Task to carry out: Each line of the records must appear in your answer exactly, with no pictures.

Records:
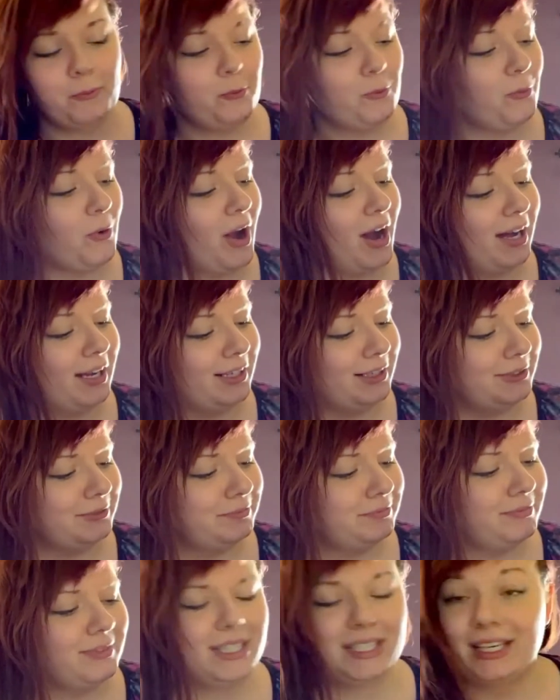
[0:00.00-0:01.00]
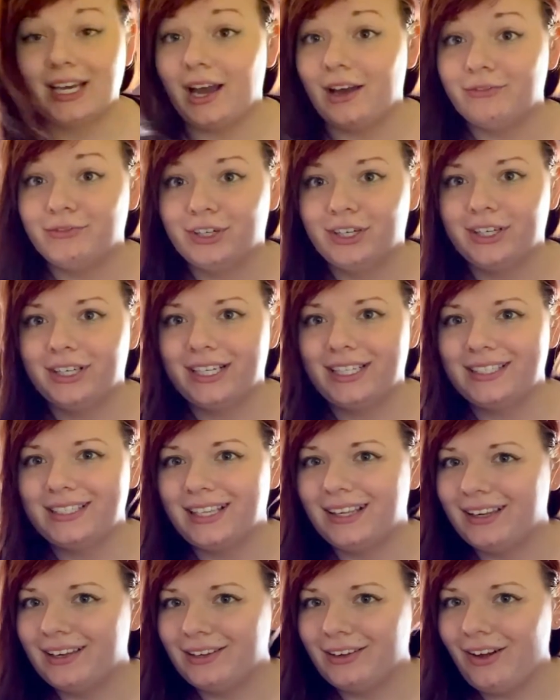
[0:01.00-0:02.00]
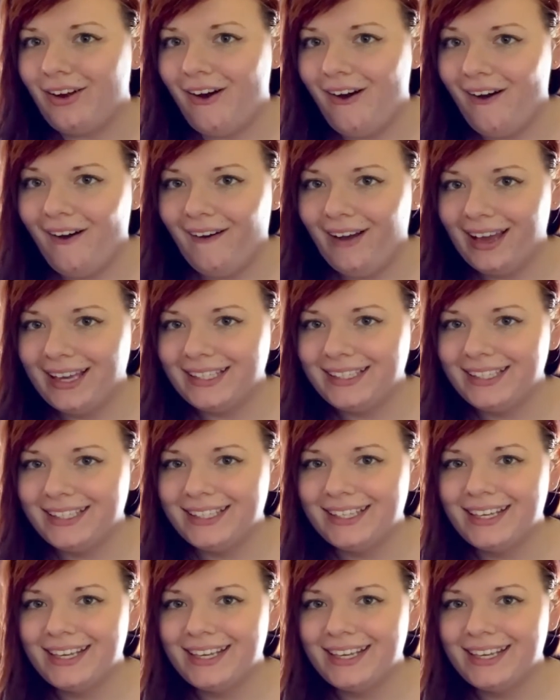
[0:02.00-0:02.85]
While the cover is a little odd,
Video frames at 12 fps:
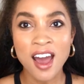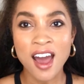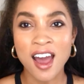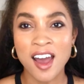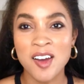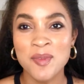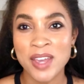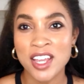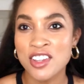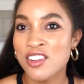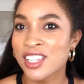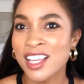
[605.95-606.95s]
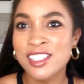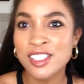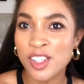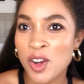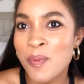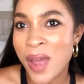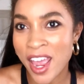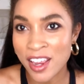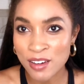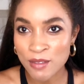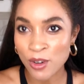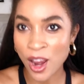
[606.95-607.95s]
And you're like still
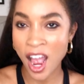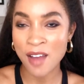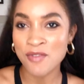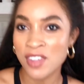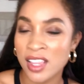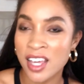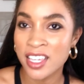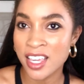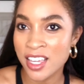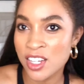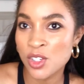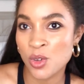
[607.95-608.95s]
paying for half the luggage,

Task answer:
[0:00.00-0:01.00]
[0:01.00-0:02.00]
[0:02.00-0:02.85]
While the cover is a little odd,
Video frames at 12 fps:
[605.95-606.95s]
[606.95-607.95s]
And you're like still
[607.95-608.95s]
paying for half the luggage,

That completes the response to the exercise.